* **What the exercise asks**
Only the lines from the beginning of the data below through the line containing "[00:07:27.53]" belong in the response, each copied exactly.

##### Dataset content

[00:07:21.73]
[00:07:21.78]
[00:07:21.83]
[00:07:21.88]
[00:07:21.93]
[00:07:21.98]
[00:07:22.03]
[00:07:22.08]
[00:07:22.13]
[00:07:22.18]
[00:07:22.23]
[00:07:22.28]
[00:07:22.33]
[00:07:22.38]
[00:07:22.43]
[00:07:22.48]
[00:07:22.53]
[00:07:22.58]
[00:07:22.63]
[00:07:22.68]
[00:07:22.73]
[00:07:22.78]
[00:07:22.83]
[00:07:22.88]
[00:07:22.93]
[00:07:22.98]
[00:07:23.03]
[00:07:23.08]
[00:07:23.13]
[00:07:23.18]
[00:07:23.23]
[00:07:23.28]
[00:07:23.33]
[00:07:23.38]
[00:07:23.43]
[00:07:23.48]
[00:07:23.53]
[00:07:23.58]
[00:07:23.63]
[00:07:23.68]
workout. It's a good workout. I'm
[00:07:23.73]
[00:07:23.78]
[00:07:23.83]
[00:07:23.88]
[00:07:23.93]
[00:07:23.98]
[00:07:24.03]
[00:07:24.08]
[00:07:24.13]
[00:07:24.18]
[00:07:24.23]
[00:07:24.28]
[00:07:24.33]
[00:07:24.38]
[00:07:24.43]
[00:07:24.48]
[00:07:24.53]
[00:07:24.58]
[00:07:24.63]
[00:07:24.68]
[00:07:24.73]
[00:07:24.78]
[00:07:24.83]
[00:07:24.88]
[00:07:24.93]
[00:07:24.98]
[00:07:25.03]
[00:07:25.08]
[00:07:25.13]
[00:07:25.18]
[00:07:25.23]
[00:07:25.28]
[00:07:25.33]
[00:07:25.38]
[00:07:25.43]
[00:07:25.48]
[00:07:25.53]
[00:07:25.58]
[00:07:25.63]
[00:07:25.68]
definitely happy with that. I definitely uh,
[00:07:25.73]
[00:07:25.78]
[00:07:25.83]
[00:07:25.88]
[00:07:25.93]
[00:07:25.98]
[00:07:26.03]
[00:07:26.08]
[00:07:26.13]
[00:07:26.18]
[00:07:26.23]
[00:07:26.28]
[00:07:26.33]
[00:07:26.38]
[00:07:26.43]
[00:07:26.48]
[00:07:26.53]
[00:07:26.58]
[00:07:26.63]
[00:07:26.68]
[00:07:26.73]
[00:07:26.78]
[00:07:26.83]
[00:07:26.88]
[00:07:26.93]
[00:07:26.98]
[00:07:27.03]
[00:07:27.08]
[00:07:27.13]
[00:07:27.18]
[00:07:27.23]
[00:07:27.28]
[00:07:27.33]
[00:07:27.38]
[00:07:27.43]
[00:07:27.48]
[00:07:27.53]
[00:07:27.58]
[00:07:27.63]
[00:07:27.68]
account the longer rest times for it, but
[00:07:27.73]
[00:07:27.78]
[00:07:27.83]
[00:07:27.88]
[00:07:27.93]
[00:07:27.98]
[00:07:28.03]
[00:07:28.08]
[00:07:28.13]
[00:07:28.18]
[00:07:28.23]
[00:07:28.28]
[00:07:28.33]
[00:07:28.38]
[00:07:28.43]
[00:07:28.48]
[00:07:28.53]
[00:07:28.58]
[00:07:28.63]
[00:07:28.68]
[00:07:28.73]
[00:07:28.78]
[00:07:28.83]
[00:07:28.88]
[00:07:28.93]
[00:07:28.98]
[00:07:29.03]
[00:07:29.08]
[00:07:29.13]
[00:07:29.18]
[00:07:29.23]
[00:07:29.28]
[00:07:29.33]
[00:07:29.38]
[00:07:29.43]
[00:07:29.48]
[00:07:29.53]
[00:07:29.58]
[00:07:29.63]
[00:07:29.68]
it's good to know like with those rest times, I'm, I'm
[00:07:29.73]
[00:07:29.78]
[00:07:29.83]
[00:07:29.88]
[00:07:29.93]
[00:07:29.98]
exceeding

##########

* **Response area**
[00:07:21.73]
[00:07:21.78]
[00:07:21.83]
[00:07:21.88]
[00:07:21.93]
[00:07:21.98]
[00:07:22.03]
[00:07:22.08]
[00:07:22.13]
[00:07:22.18]
[00:07:22.23]
[00:07:22.28]
[00:07:22.33]
[00:07:22.38]
[00:07:22.43]
[00:07:22.48]
[00:07:22.53]
[00:07:22.58]
[00:07:22.63]
[00:07:22.68]
[00:07:22.73]
[00:07:22.78]
[00:07:22.83]
[00:07:22.88]
[00:07:22.93]
[00:07:22.98]
[00:07:23.03]
[00:07:23.08]
[00:07:23.13]
[00:07:23.18]
[00:07:23.23]
[00:07:23.28]
[00:07:23.33]
[00:07:23.38]
[00:07:23.43]
[00:07:23.48]
[00:07:23.53]
[00:07:23.58]
[00:07:23.63]
[00:07:23.68]
workout. It's a good workout. I'm
[00:07:23.73]
[00:07:23.78]
[00:07:23.83]
[00:07:23.88]
[00:07:23.93]
[00:07:23.98]
[00:07:24.03]
[00:07:24.08]
[00:07:24.13]
[00:07:24.18]
[00:07:24.23]
[00:07:24.28]
[00:07:24.33]
[00:07:24.38]
[00:07:24.43]
[00:07:24.48]
[00:07:24.53]
[00:07:24.58]
[00:07:24.63]
[00:07:24.68]
[00:07:24.73]
[00:07:24.78]
[00:07:24.83]
[00:07:24.88]
[00:07:24.93]
[00:07:24.98]
[00:07:25.03]
[00:07:25.08]
[00:07:25.13]
[00:07:25.18]
[00:07:25.23]
[00:07:25.28]
[00:07:25.33]
[00:07:25.38]
[00:07:25.43]
[00:07:25.48]
[00:07:25.53]
[00:07:25.58]
[00:07:25.63]
[00:07:25.68]
definitely happy with that. I definitely uh,
[00:07:25.73]
[00:07:25.78]
[00:07:25.83]
[00:07:25.88]
[00:07:25.93]
[00:07:25.98]
[00:07:26.03]
[00:07:26.08]
[00:07:26.13]
[00:07:26.18]
[00:07:26.23]
[00:07:26.28]
[00:07:26.33]
[00:07:26.38]
[00:07:26.43]
[00:07:26.48]
[00:07:26.53]
[00:07:26.58]
[00:07:26.63]
[00:07:26.68]
[00:07:26.73]
[00:07:26.78]
[00:07:26.83]
[00:07:26.88]
[00:07:26.93]
[00:07:26.98]
[00:07:27.03]
[00:07:27.08]
[00:07:27.13]
[00:07:27.18]
[00:07:27.23]
[00:07:27.28]
[00:07:27.33]
[00:07:27.38]
[00:07:27.43]
[00:07:27.48]
[00:07:27.53]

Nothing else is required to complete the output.